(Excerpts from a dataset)

------------------------------

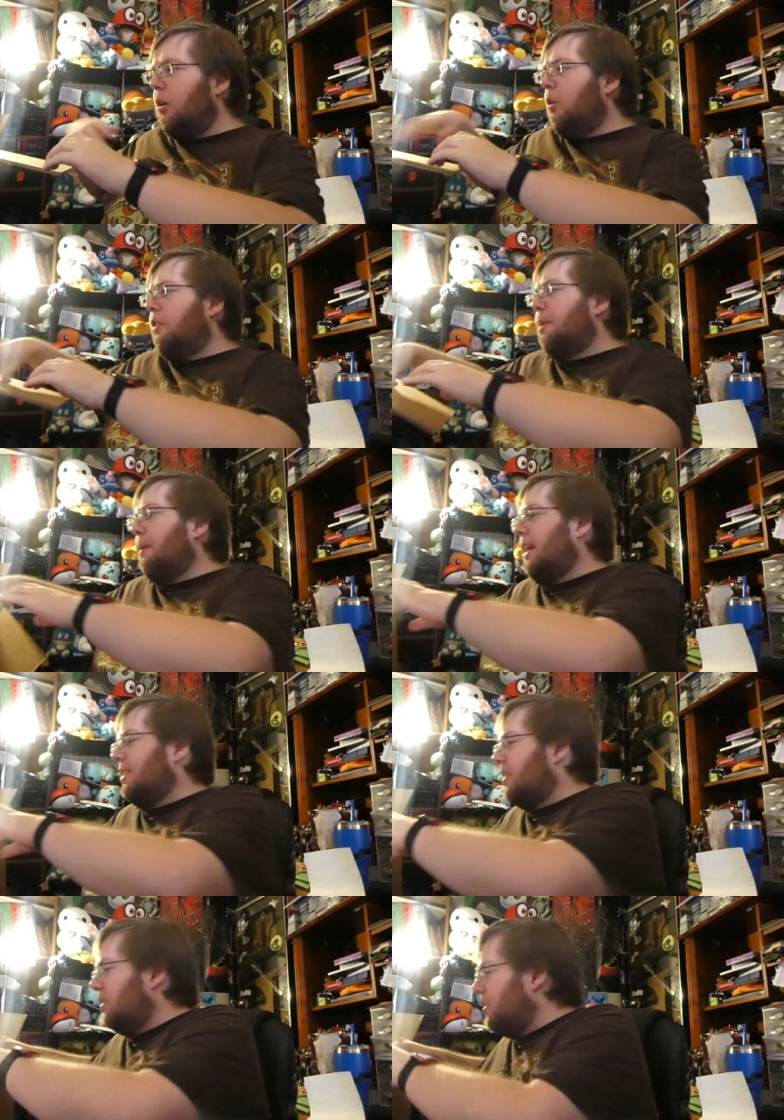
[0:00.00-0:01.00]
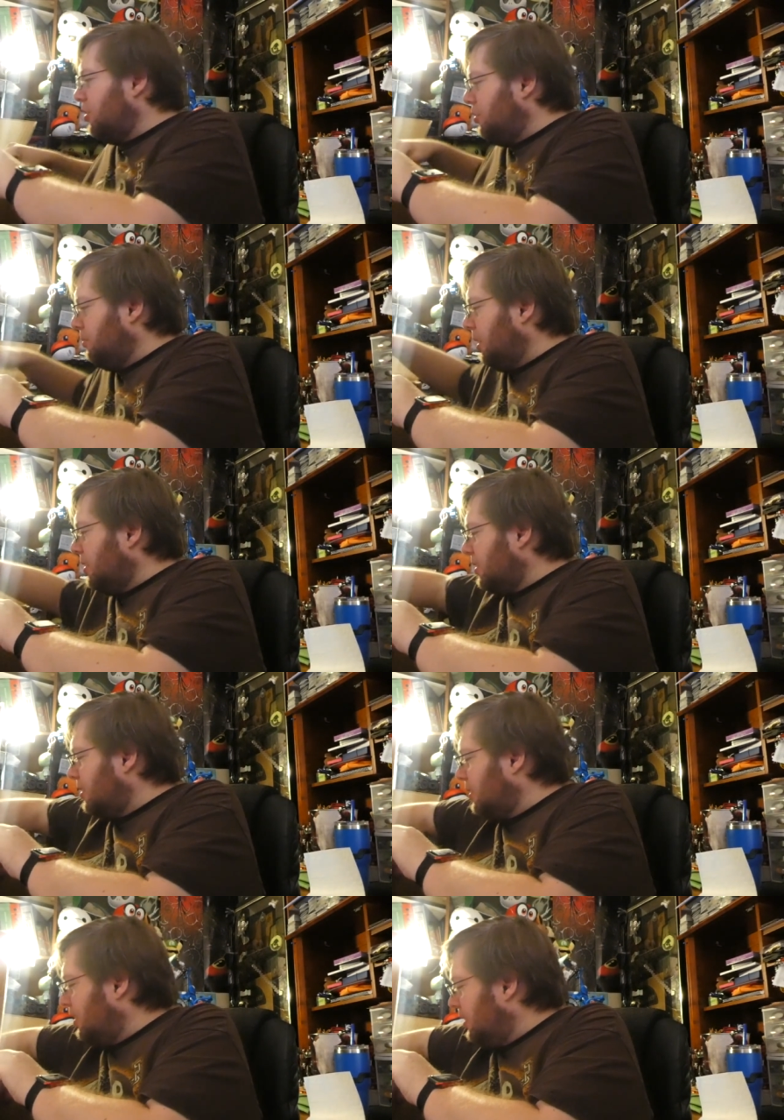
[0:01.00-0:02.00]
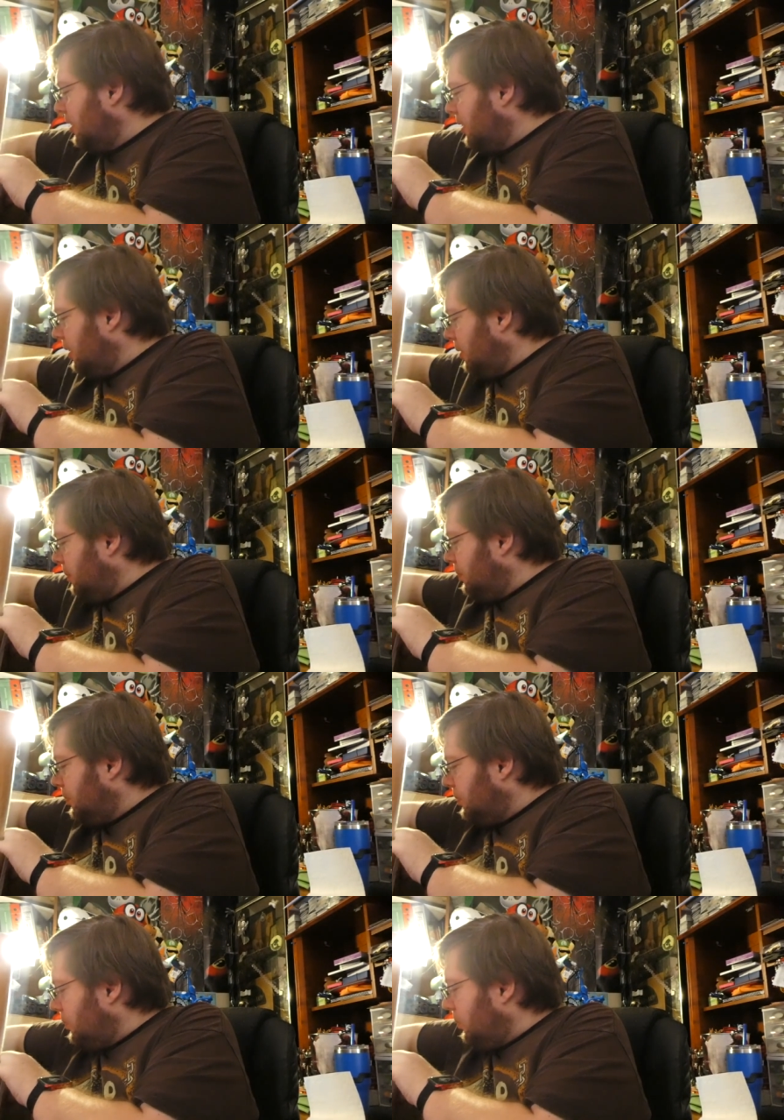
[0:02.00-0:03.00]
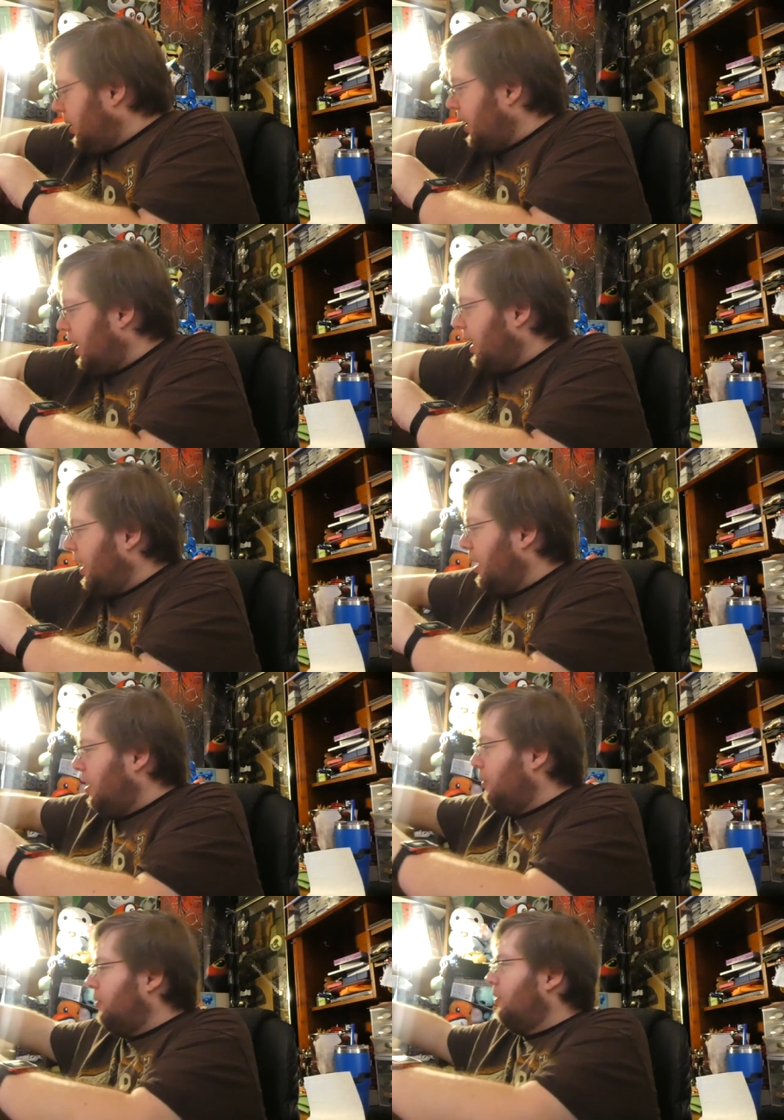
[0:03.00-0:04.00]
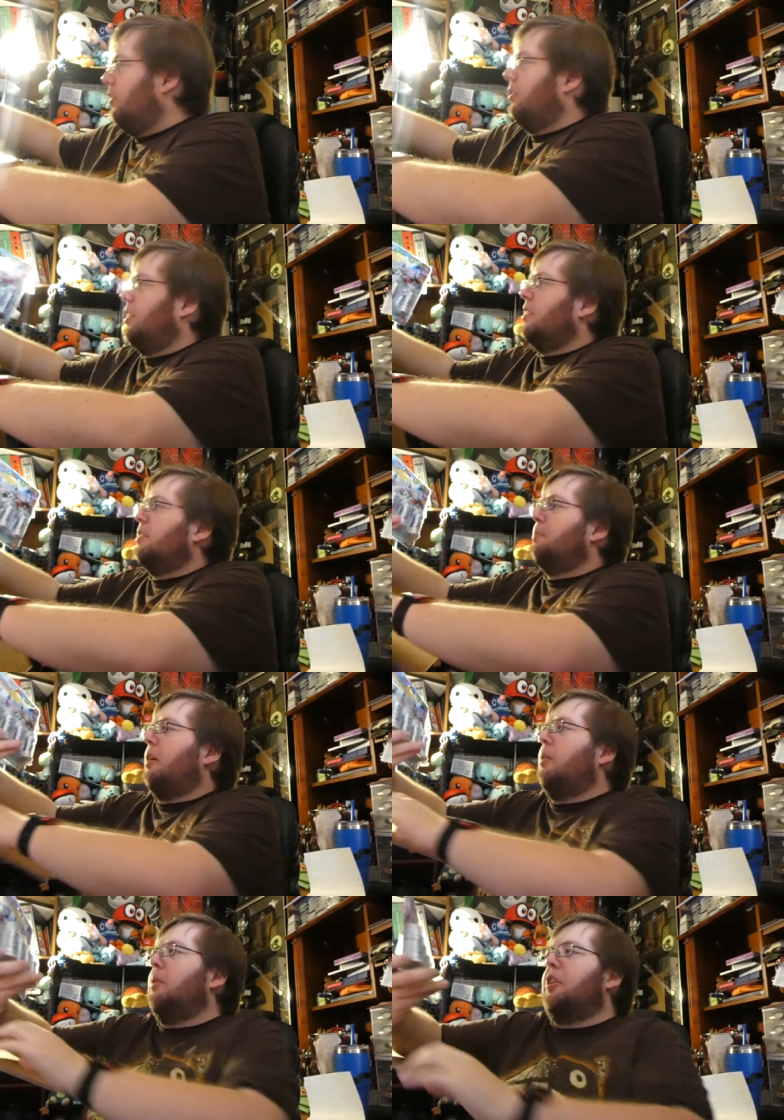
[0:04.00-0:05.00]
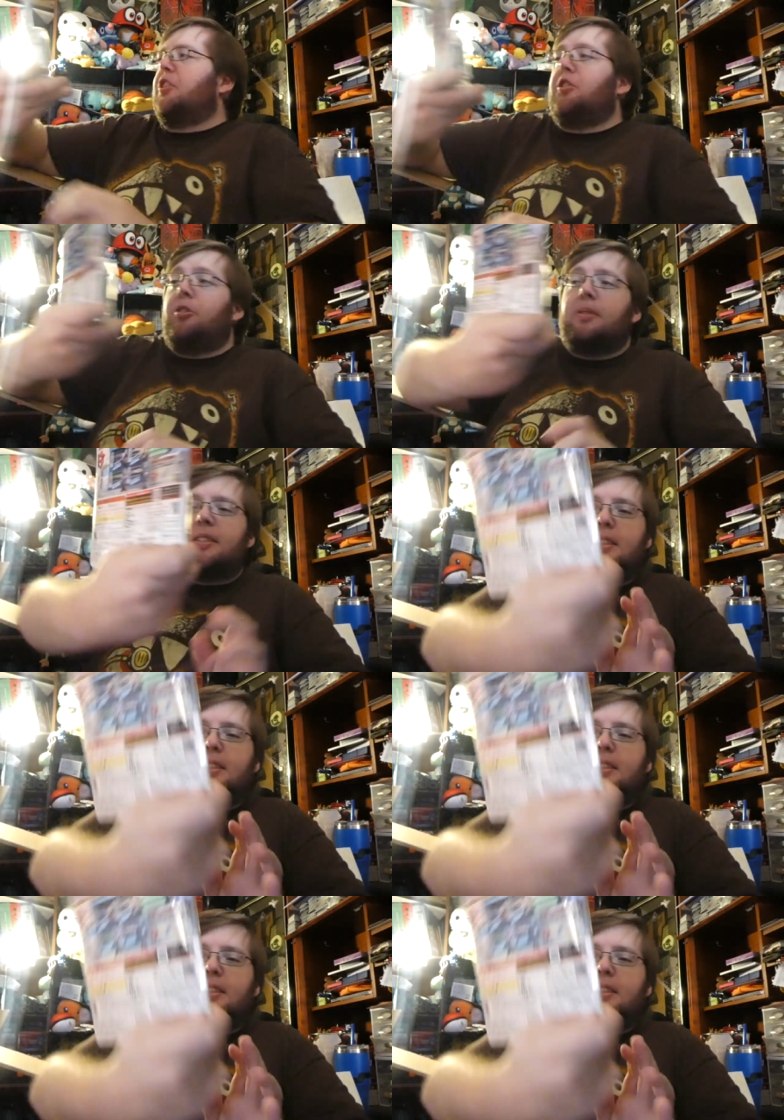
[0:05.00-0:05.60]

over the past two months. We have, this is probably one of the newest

------------------------------

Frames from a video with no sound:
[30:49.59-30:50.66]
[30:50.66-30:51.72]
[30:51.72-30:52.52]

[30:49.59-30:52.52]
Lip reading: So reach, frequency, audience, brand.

------------------------------

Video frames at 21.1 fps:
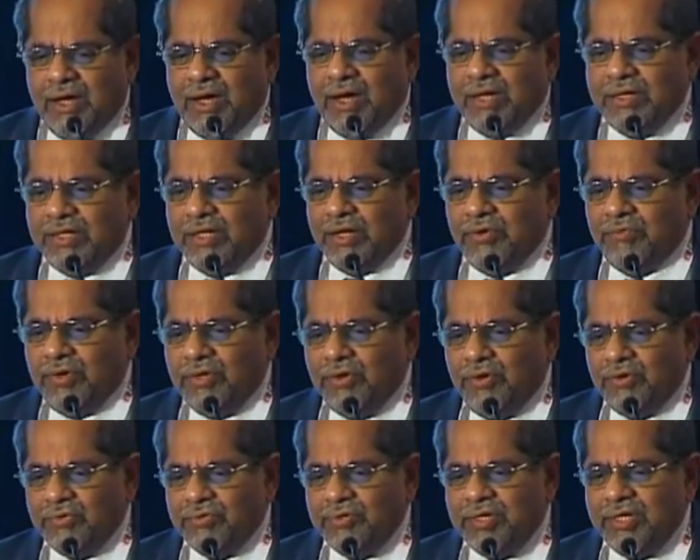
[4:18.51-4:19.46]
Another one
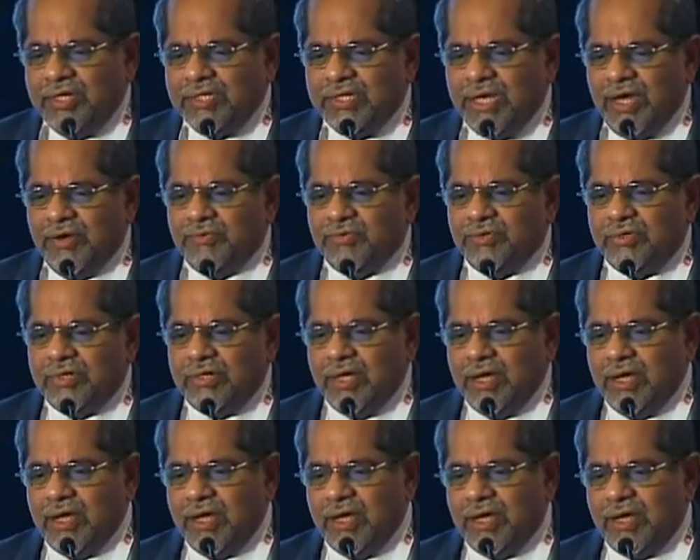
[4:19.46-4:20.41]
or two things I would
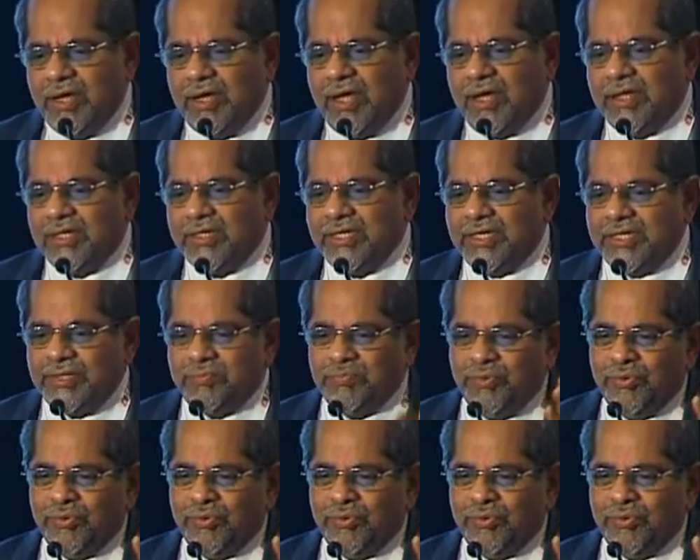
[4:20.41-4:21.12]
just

------------------------------

What to produce:
Copy out only the lines above from the one with "Frames from a" to the one with "Lip reading: So", inclusive, exactly as they stand.

Exercise output:
Frames from a video with no sound:
[30:49.59-30:50.66]
[30:50.66-30:51.72]
[30:51.72-30:52.52]

[30:49.59-30:52.52]
Lip reading: So reach, frequency, audience, brand.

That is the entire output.